───── Input data ─────

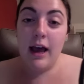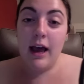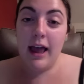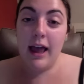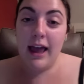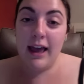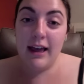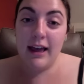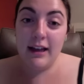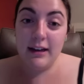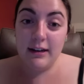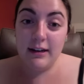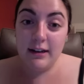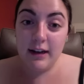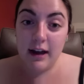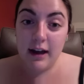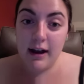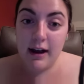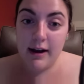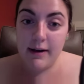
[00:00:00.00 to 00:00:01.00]

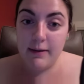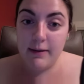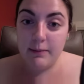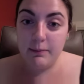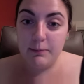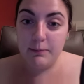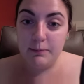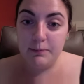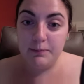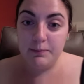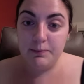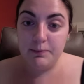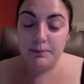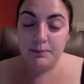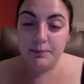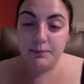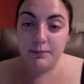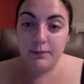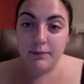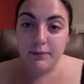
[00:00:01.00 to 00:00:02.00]
And I
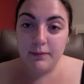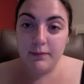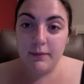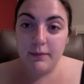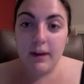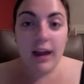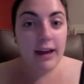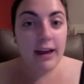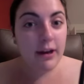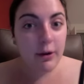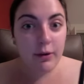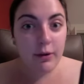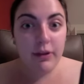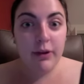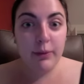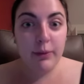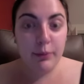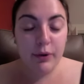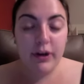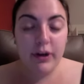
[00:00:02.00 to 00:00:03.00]
go on
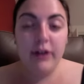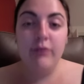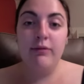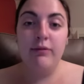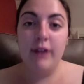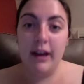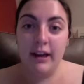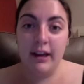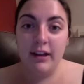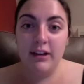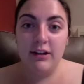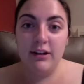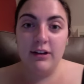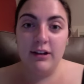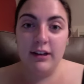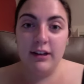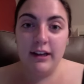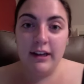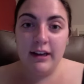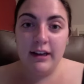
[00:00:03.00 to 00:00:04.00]
there pretty
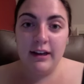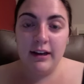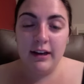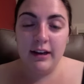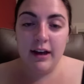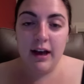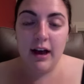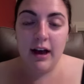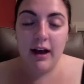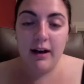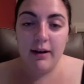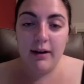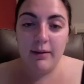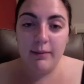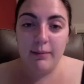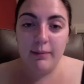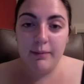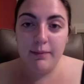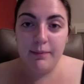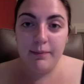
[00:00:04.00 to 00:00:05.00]
regularly.
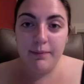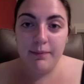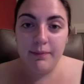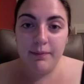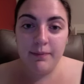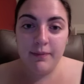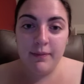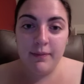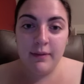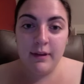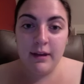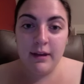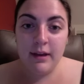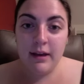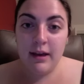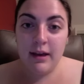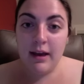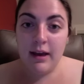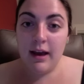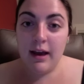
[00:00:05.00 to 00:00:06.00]
I'm
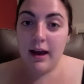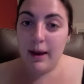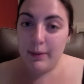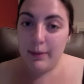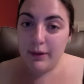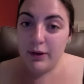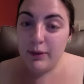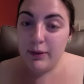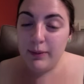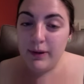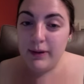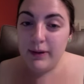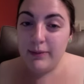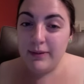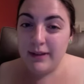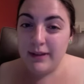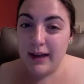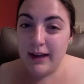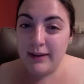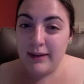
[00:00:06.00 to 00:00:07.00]
a little bit
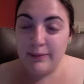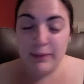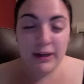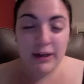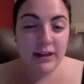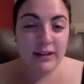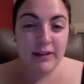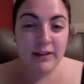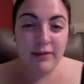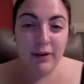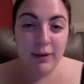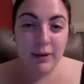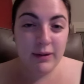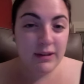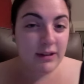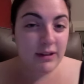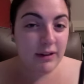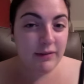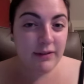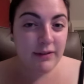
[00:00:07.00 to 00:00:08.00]
obsessed because I've
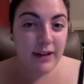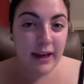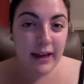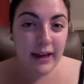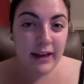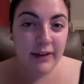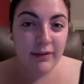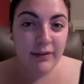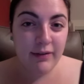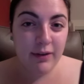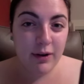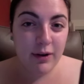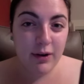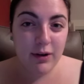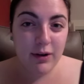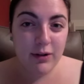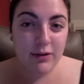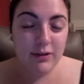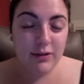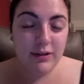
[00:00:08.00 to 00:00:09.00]
always loved taking
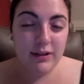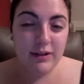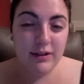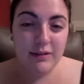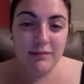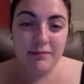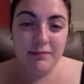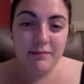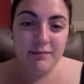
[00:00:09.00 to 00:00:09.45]
photos, and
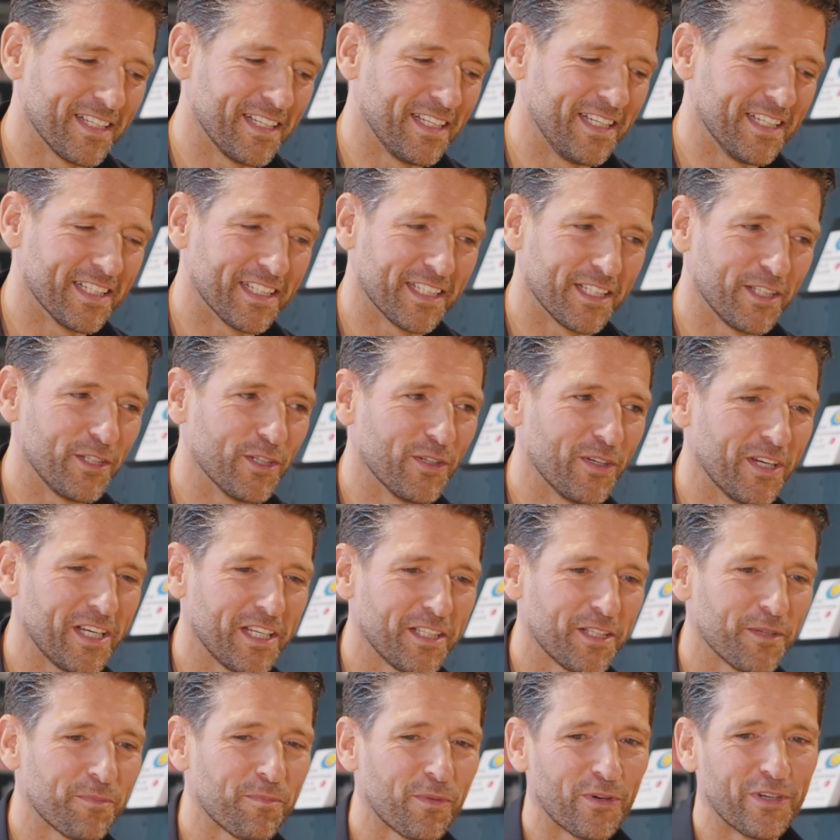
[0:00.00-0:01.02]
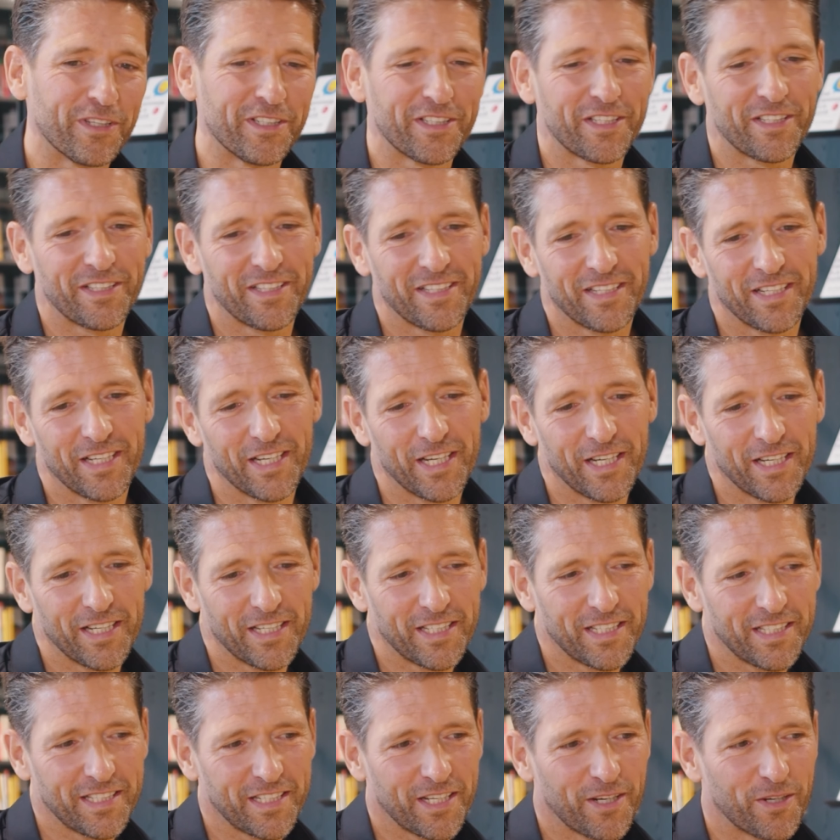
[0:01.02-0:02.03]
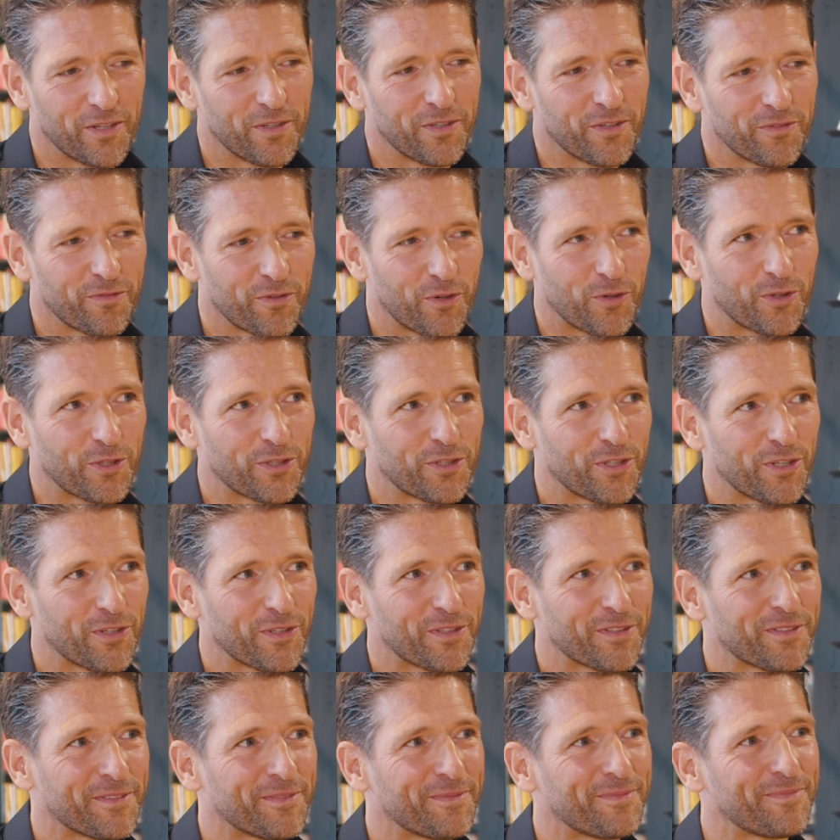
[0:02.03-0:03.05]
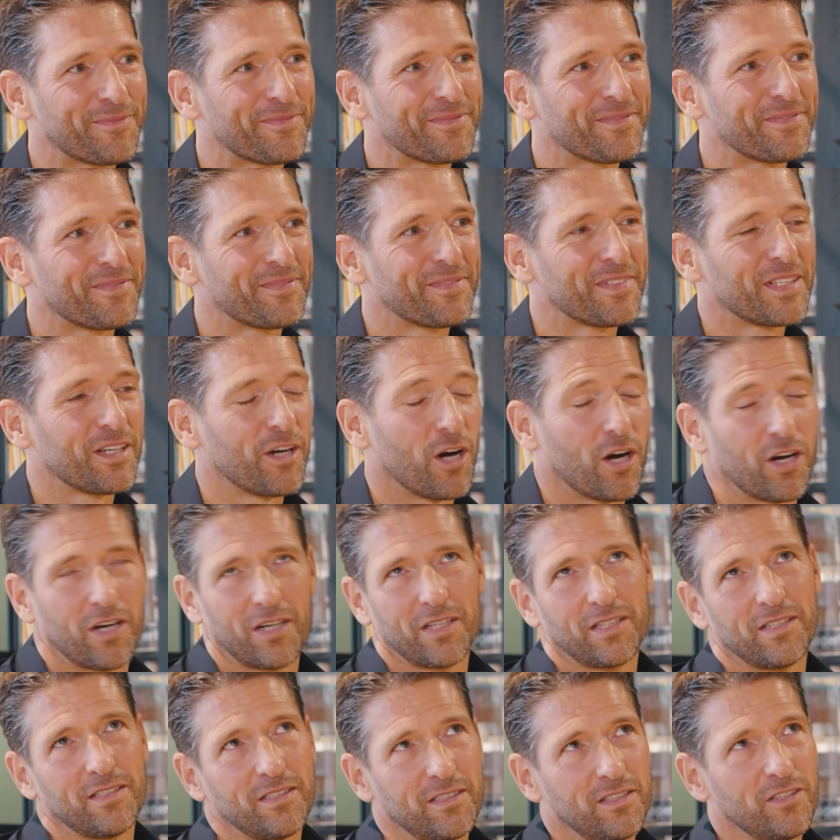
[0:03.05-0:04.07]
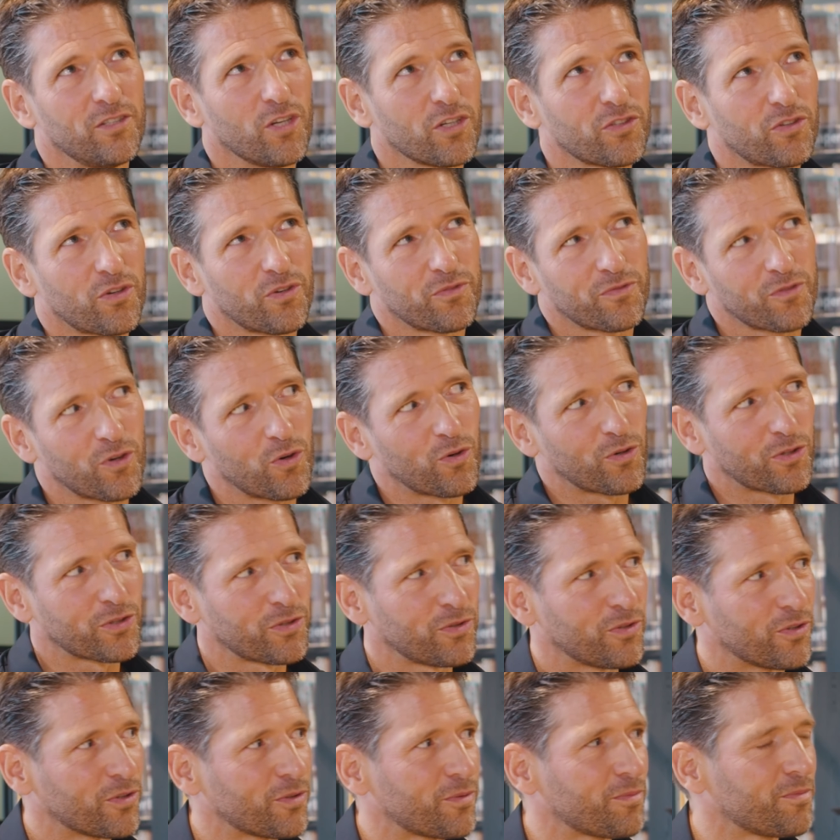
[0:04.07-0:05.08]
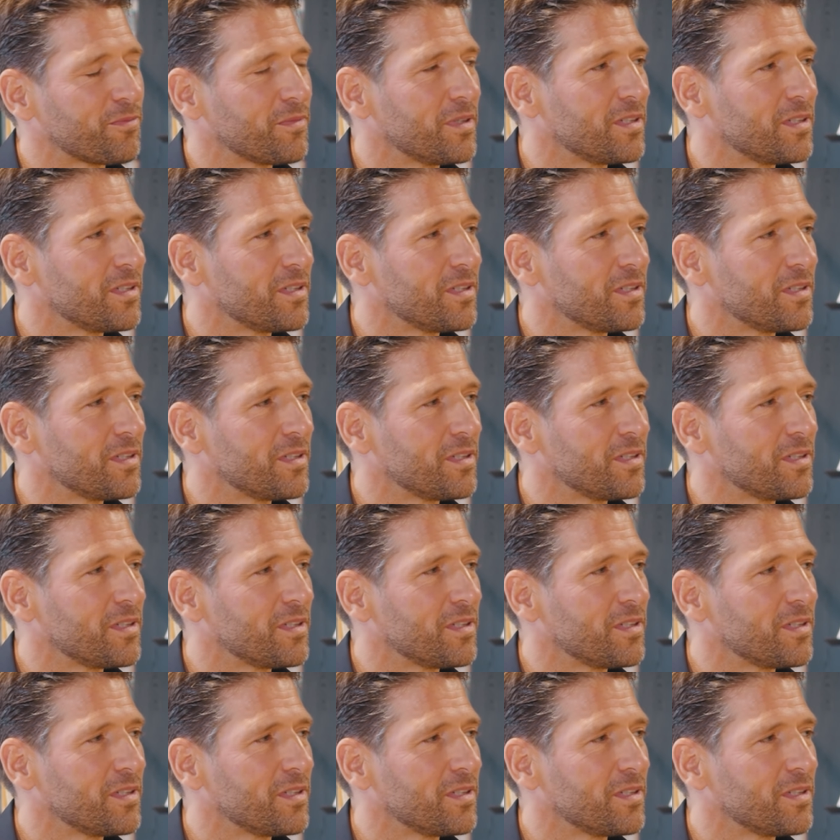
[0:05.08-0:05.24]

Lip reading: Here you hit the point. No, of course not. Or not, of course not.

─────

Problem >>
What is needed is a word-for-word transcription of all the entries, with the pictures dropped.

Answer to this problem >>
[00:00:00.00 to 00:00:01.00]

[00:00:01.00 to 00:00:02.00]
And I
[00:00:02.00 to 00:00:03.00]
go on
[00:00:03.00 to 00:00:04.00]
there pretty
[00:00:04.00 to 00:00:05.00]
regularly.
[00:00:05.00 to 00:00:06.00]
I'm
[00:00:06.00 to 00:00:07.00]
a little bit
[00:00:07.00 to 00:00:08.00]
obsessed because I've
[00:00:08.00 to 00:00:09.00]
always loved taking
[00:00:09.00 to 00:00:09.45]
photos, and
[0:00.00-0:01.02]
[0:01.02-0:02.03]
[0:02.03-0:03.05]
[0:03.05-0:04.07]
[0:04.07-0:05.08]
[0:05.08-0:05.24]

Lip reading: Here you hit the point. No, of course not. Or not, of course not.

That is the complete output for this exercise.